# Can you name the Top 5 picks from 2000 to 2009?



## croco (Feb 14, 2005)

http://www.sporcle.com/games/rickem78/nbatop5

Can you get them all?


----------



## Nimreitz (May 13, 2003)

I got 47/50

Ones I missed: 

Shelden Williams (couldn't spell his damn name)
Jeff Green
Ricky Rubio

Couldn't remember the names of the last two guys although I could picture their faces and know all about what they're doing right now as players. Oh well, not so bad.

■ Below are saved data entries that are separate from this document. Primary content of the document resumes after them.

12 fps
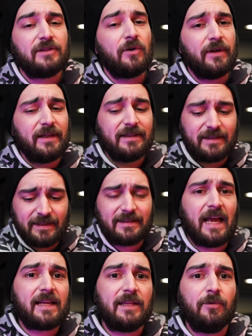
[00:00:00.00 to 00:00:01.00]
So it's
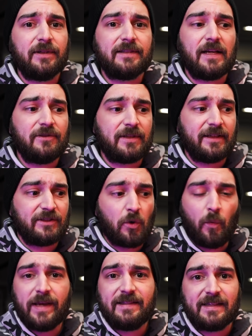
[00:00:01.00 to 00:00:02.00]
exactly what it sounds like. It's a
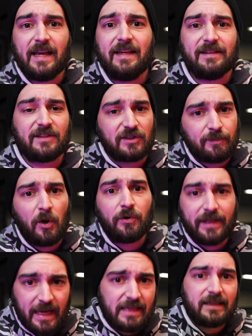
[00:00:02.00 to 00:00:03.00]
wastegate. It's a small
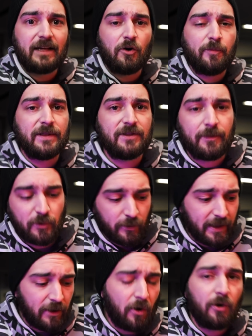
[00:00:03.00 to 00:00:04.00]
gate that opens up to
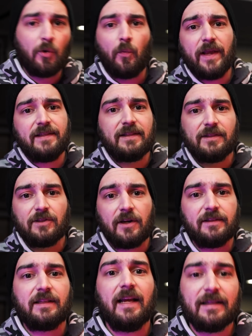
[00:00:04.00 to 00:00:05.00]
allow all the waste
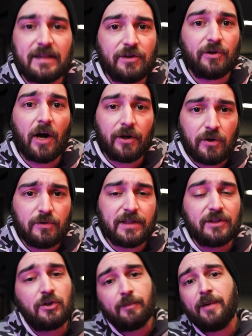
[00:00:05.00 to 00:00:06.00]
exhaust gas that you're not
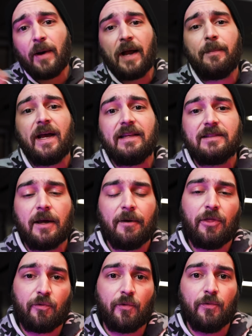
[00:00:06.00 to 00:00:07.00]
using to be bypassed
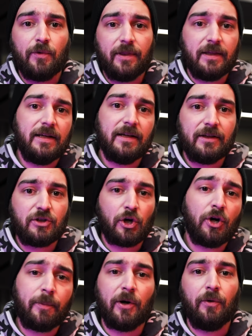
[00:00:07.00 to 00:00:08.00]
through the
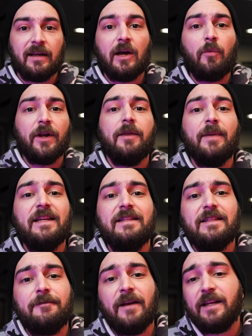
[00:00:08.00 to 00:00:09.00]
turbo. Now, one of the main
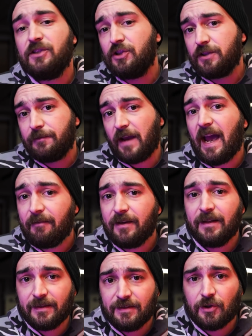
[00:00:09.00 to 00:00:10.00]
disadvantages of
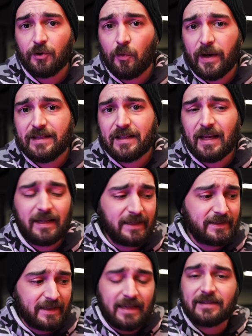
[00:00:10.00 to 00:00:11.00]
having an internal wastegate
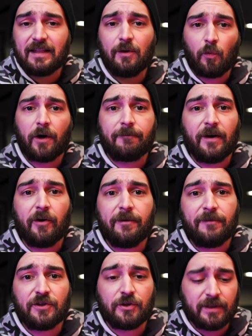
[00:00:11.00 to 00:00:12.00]
is, yes, they work very
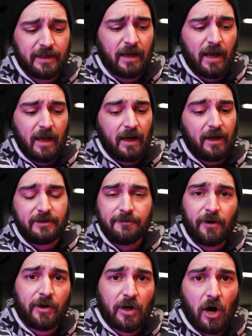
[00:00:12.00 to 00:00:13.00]
efficiently. It's a
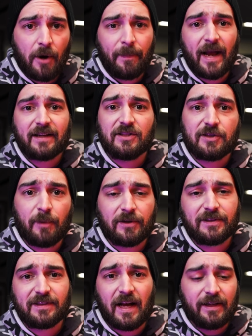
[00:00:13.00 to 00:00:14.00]
very compact and small
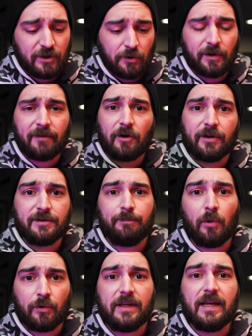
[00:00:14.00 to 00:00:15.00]
design. You don't have all these
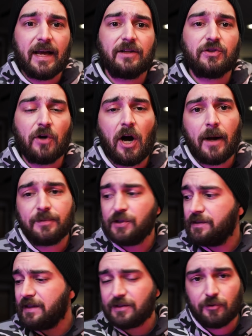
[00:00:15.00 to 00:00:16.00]
bulky extra
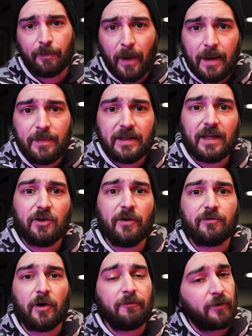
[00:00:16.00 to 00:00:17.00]
options, extra piping that you
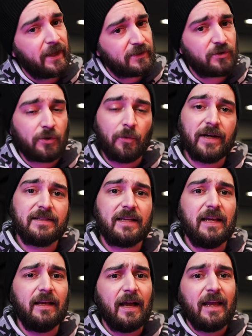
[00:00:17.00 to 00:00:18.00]
have to route for an external
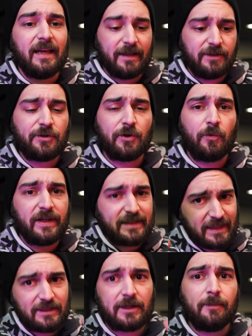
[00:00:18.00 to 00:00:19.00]
wastegate. An internal
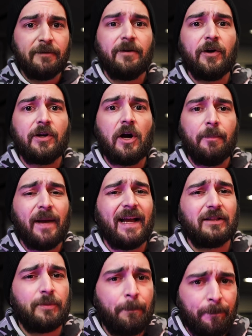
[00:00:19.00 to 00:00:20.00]
wastegate is going to be very
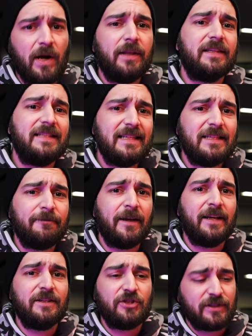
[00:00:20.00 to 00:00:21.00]
compact, but the
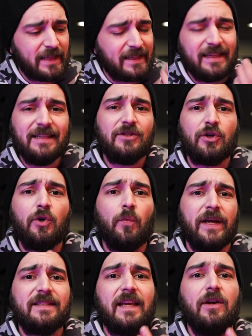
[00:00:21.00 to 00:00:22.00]
disadvantage is that internal
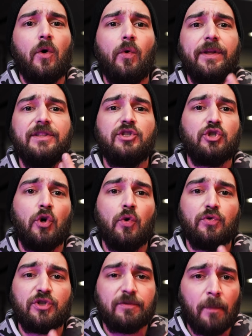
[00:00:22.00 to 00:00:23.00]
wastegate hole is
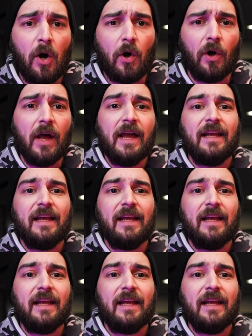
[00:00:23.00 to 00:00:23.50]
so small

Should have got all 50 though.


----------



## Dornado (May 26, 2003)

I got 50 out of 50... Raymond Felton and Drew Gooden took me a while to remember for some reason, but I had a good 5 minutes left when I finished.


----------



## HKF (Dec 10, 2002)

It's bullcrap how long it takes to spell Skita's last name. I thought it was supposed to help you.


----------



## SheriffKilla (Jan 1, 2004)

Got all of them with 7 minutes left but couldnt spell tskitishvili(Sp?)


----------



## Sir Patchwork (Jan 12, 2005)

I missed Gooden, Dunleavy and Miles. Also couldn't spell Skita's name.


----------



## Jamel Irief (May 19, 2002)

Got them all, but had to use google to get Tskitivilli and Bargani spelled right. It's way too easy with them giving you the school names. Without them I wonder what I would of gotten considering I still had over 5 minutes left.


----------



## Wade County (Jun 22, 2003)

49/50 - forgot Jeff Green!


----------



## moss_is_1 (Jun 14, 2004)

48, forgot swift and skita


----------



## thaKEAF (Mar 8, 2004)

I got 42/50 mostly due to the older years when I wasn't watching.

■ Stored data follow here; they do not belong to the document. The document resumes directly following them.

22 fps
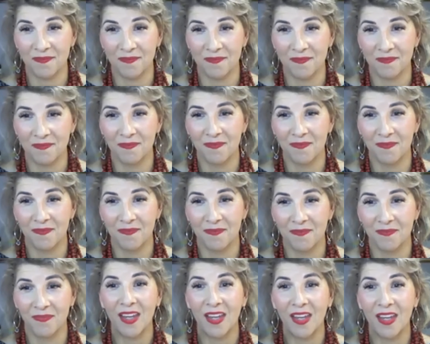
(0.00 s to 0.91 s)
I'll share
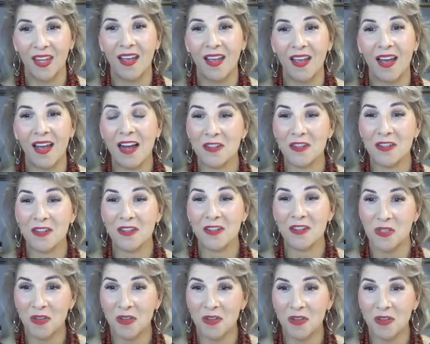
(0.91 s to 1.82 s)
them with you
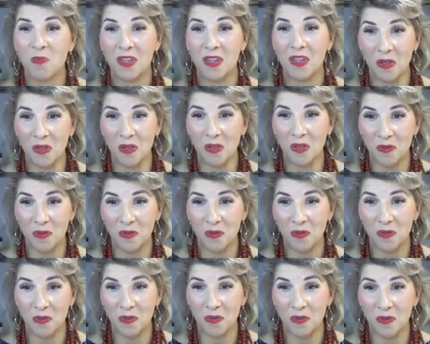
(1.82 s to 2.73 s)
as they may
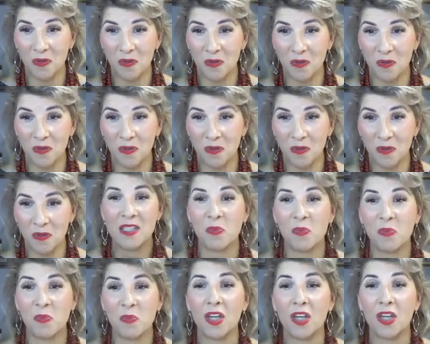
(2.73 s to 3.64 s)
support your
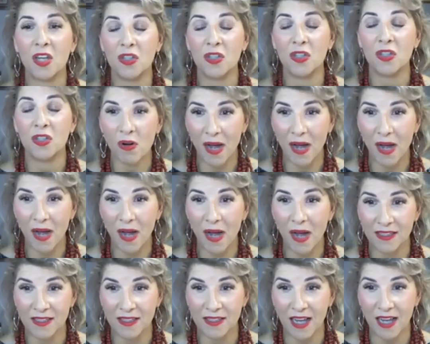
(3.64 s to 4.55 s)
mindset in
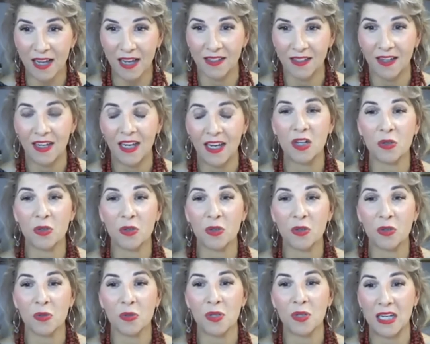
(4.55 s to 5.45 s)
creating powerful
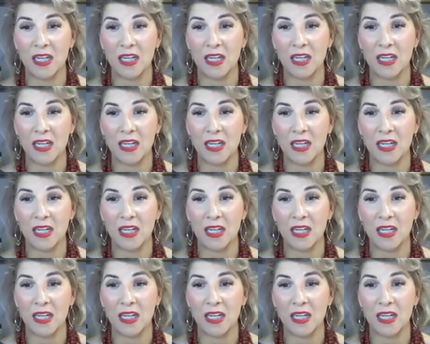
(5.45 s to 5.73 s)
habits.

Got everybody 2003-2009 except for Jeff Green.


----------



## f22egl (Jun 3, 2004)

Couldn't spell nicolas Tskitishvili but got everything else.


----------



## rebelsun (Nov 25, 2003)

Nikoloz, FTW!


----------



## jericho (Jul 12, 2002)

I couldn't remember Fizer, Devin H. or Livingston.


----------



## BobbyDigital32 (Mar 16, 2003)

50/50 with 7:54 left. I agree it was too easy with the schools, and I'm surprised I did so well on all the spelling. It helps when you type a last name like "Williams" all the Williams players are accounted for.
LOL I guess I did so well because I study the lottery extensively every year since the Clippers are always there!


----------



## E.H. Munro (Jun 22, 2004)

f22egl said:


> Couldn't spell nicolas Tskitishvili but got everything else.


That was the one I missed too. I tried every possible spelling that I could think of and none of them worked. With two minutes left I finally gave up.


----------



## Dre (Jun 20, 2003)

All 50 with 6 minutes to spare...almost blanked on Livingston and Thabeet :baseldance:

Without the college and country reminders though I wouldn't have come close.

Sadly I was so obsessed with Nikoloz Tskitishvili becoming a superstar I'll never forget how to spell his name.


----------